Based on those factors, the court concluded that the three separate meetings Melissa Hayden had with Meyer, Strouse and Hunter before Meyer dismissed A.H. from the basketball team were adequate enough to ensure procedural fairness, and that additional procedural protections would have been of little value.

In conclusion, the court found that A.H.'s private interest in wearing a hairstyle prohibited by the haircut policy did not outweigh the interest of the school.

While this case may seem silly - and certainly not worth turning into a federal case - it still offers athletic administrators two valuable takeaways.

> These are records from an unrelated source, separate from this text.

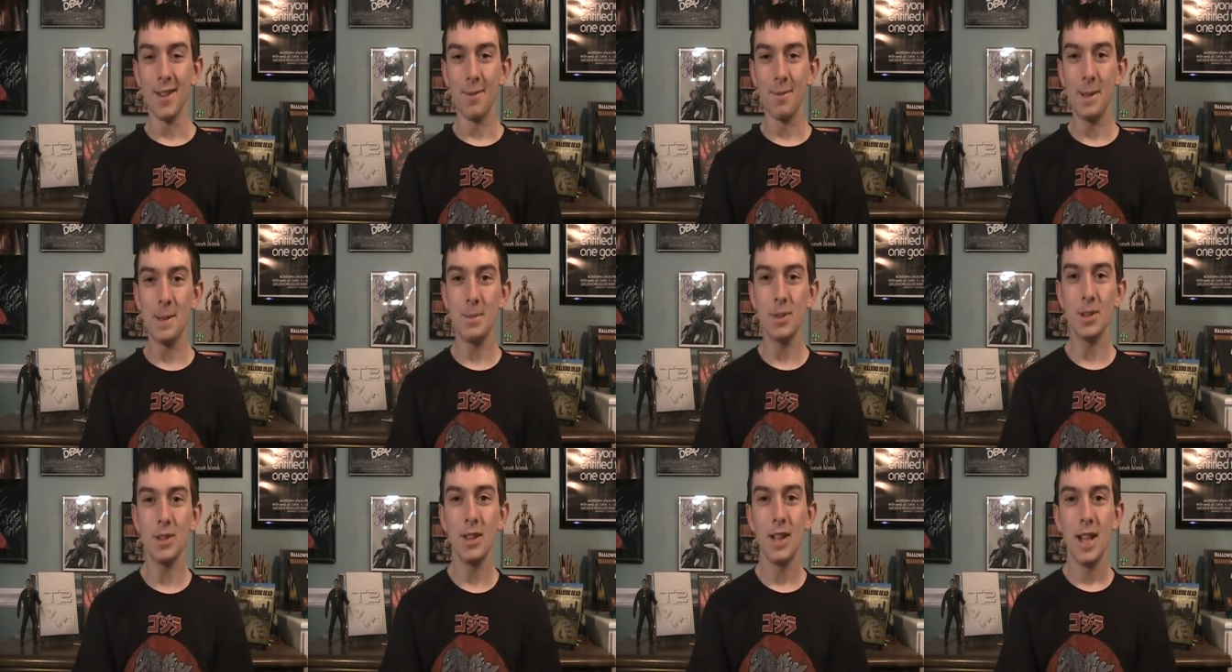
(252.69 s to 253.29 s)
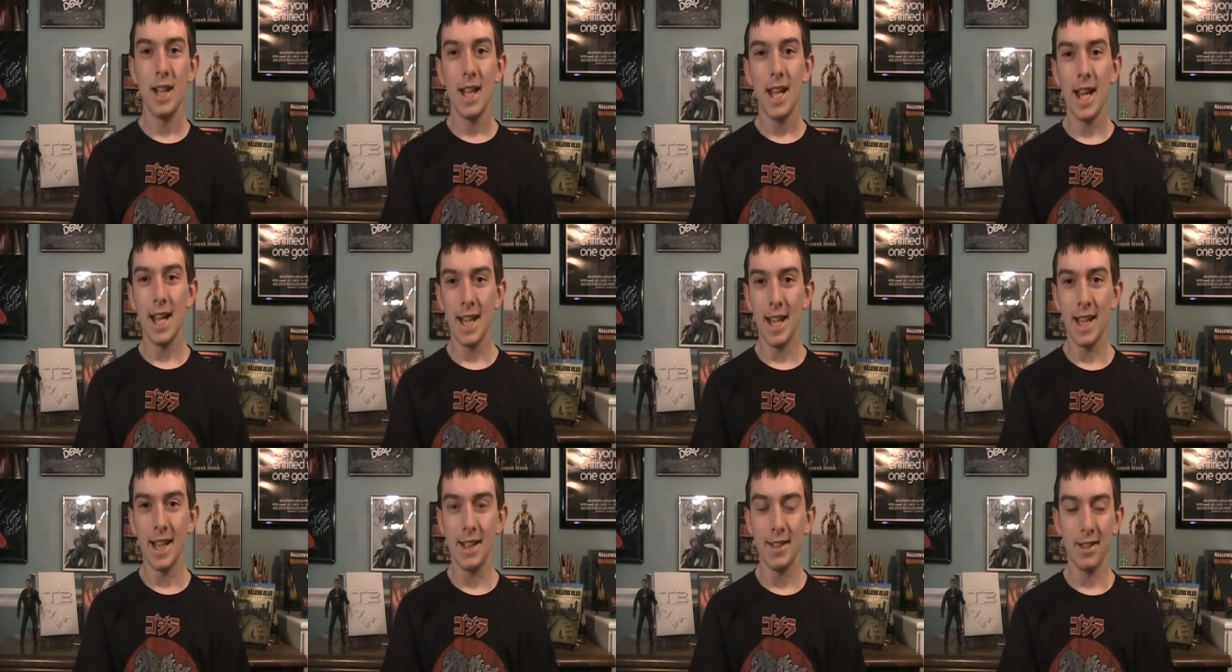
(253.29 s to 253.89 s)
If people had
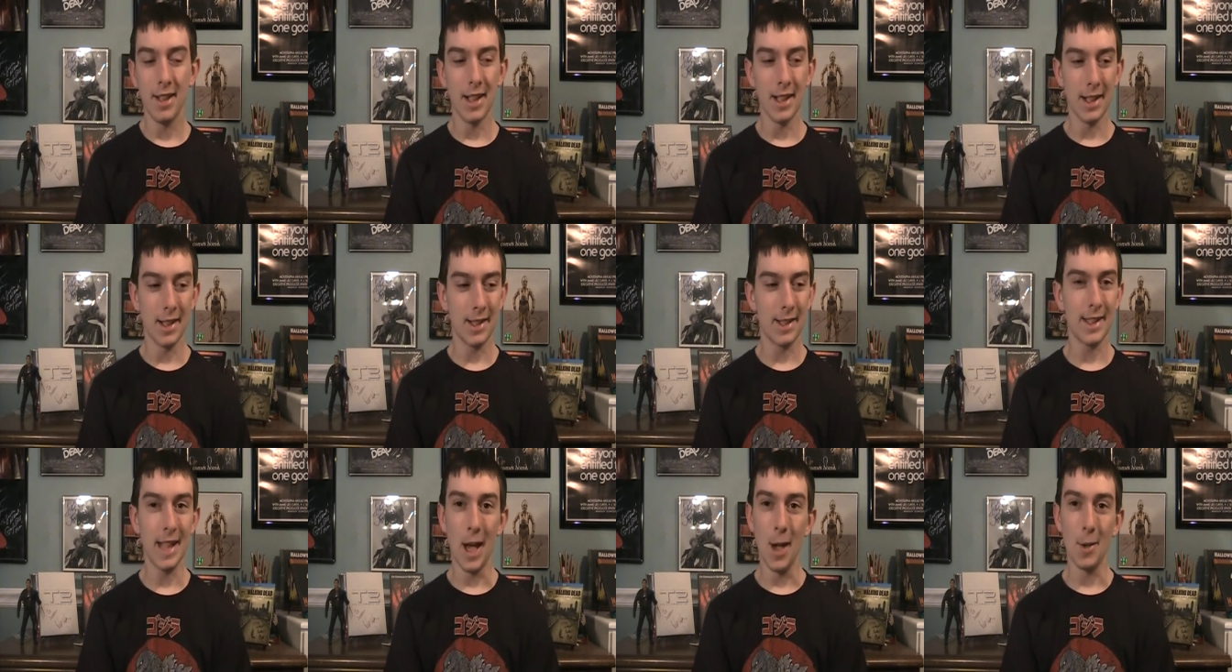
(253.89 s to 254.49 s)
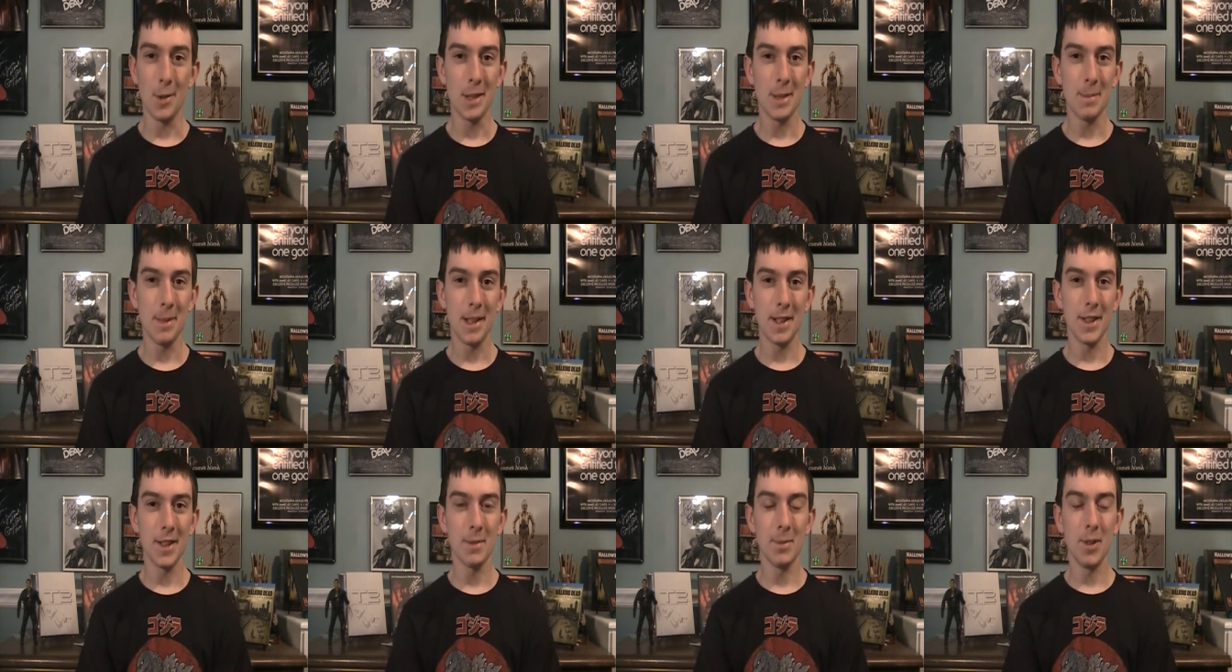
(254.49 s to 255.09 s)
any like doubts
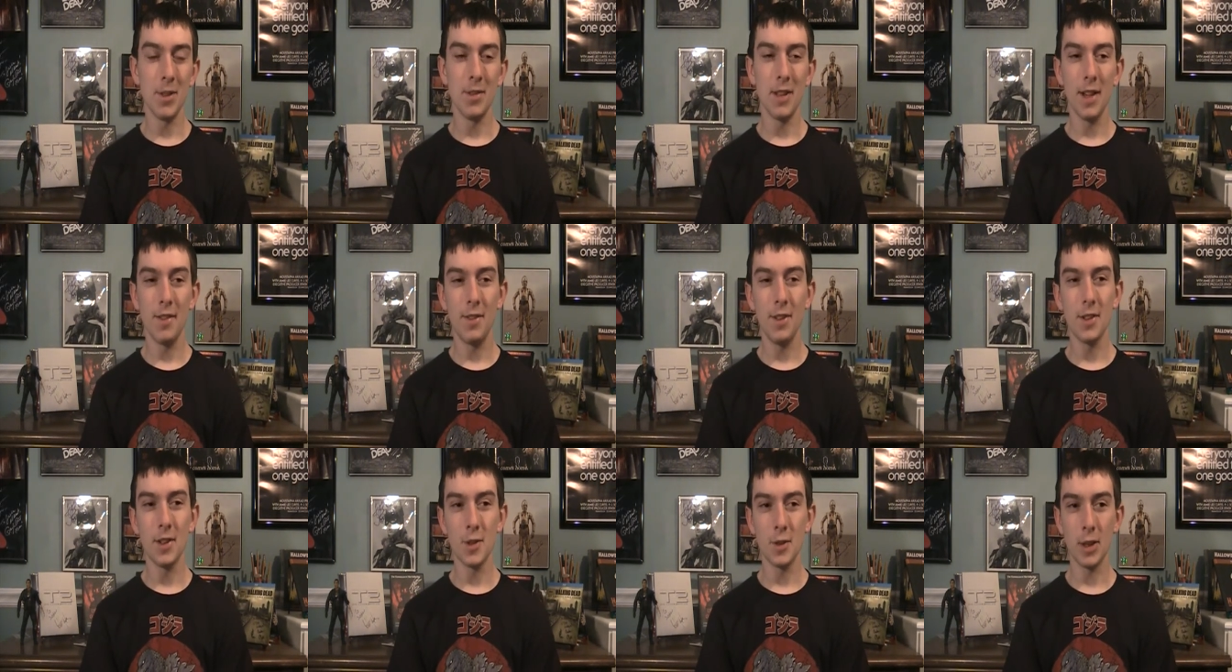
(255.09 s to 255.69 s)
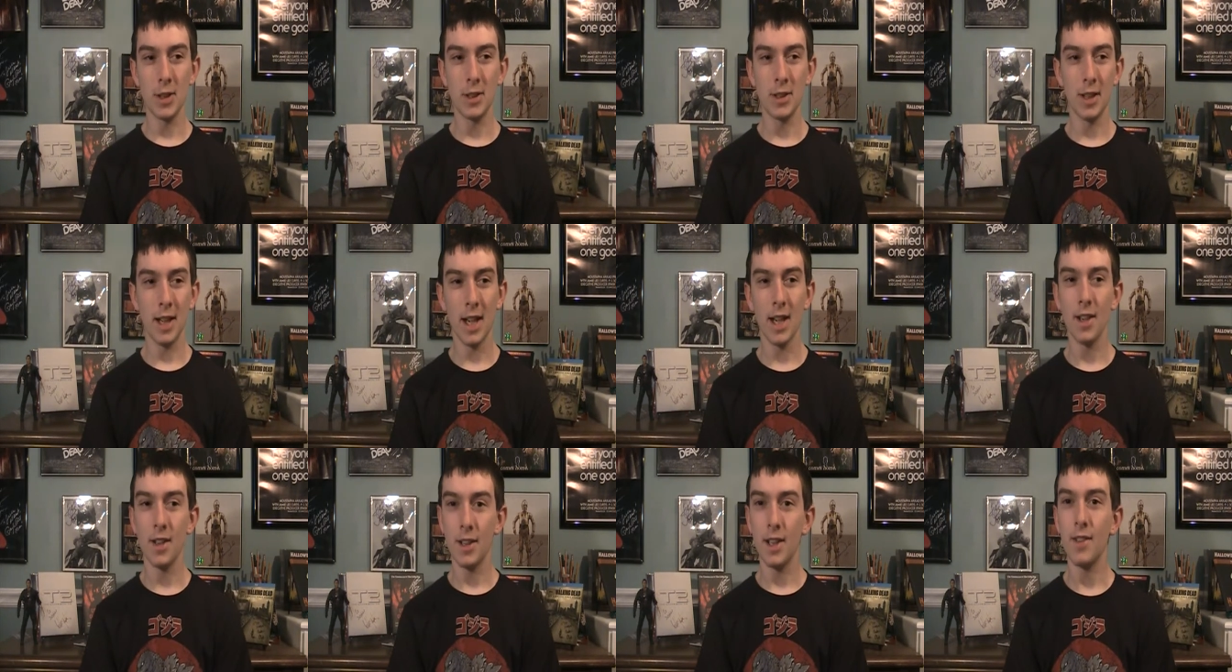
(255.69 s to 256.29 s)
about this movie, I feel this trailer
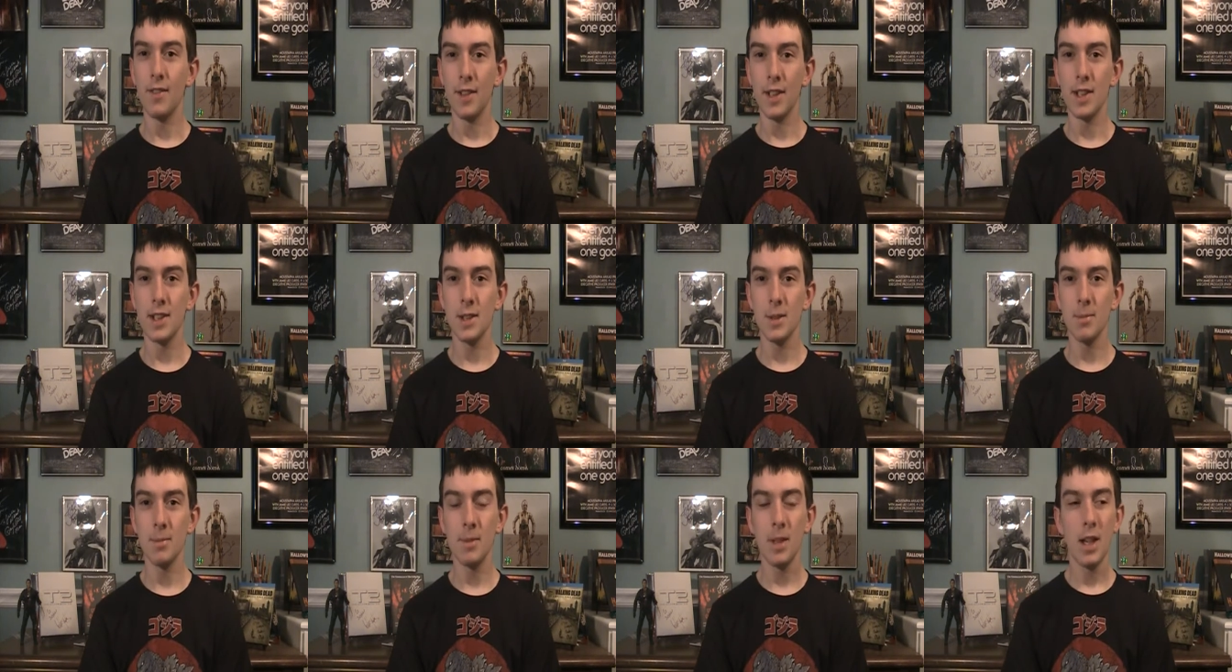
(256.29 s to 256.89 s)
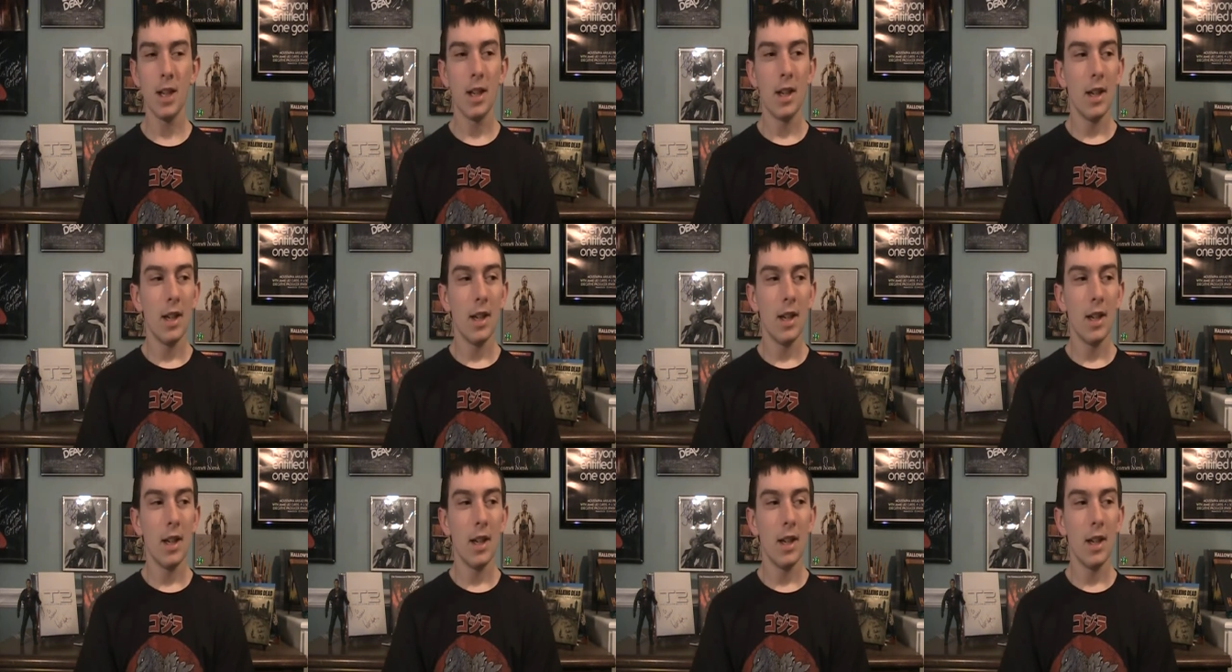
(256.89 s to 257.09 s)
kind of convinced them.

First, the case once again supports the general rule that participation in interscholastic sports falls outside the Due Process Clauses found in the Fifth and Fourteenth Amendments. In particular, while students may have a constitutionally protected property right in their education, and the State may not withdraw that right absent fundamental due process, they are not entitled to the same property interest in participating in sports. While recognizing the importance of participation in interscholastic sports, the courts have ruled repeatedly that the right to participate in interscholastic athletics does not rise to the level of the kinds of fundamental rights and liberties protected by due process. (It should be noted, however, that some jurisdictions have found participation in high school athletics to be a constitutionally protected right and not a privilege.)

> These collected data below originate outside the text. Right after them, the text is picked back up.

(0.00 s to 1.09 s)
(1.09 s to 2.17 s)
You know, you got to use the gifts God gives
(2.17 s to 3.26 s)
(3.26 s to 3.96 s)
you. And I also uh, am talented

Second, to be safe, whenever athletic administrators enforce eligibility and other administrative rules against student-athletes, they should ensure that the individual receives adequate due process, based on the aforementioned three factors. Therefore, athletic administrators should, at a minimum, provide a student-athlete and his or her parents the opportunity to meet with the coach and school principal to discuss the penalties handed down. If the issue is more serious, athlete and parents should then have an opportunity to appeal adverse decisions to the school board or athletic board.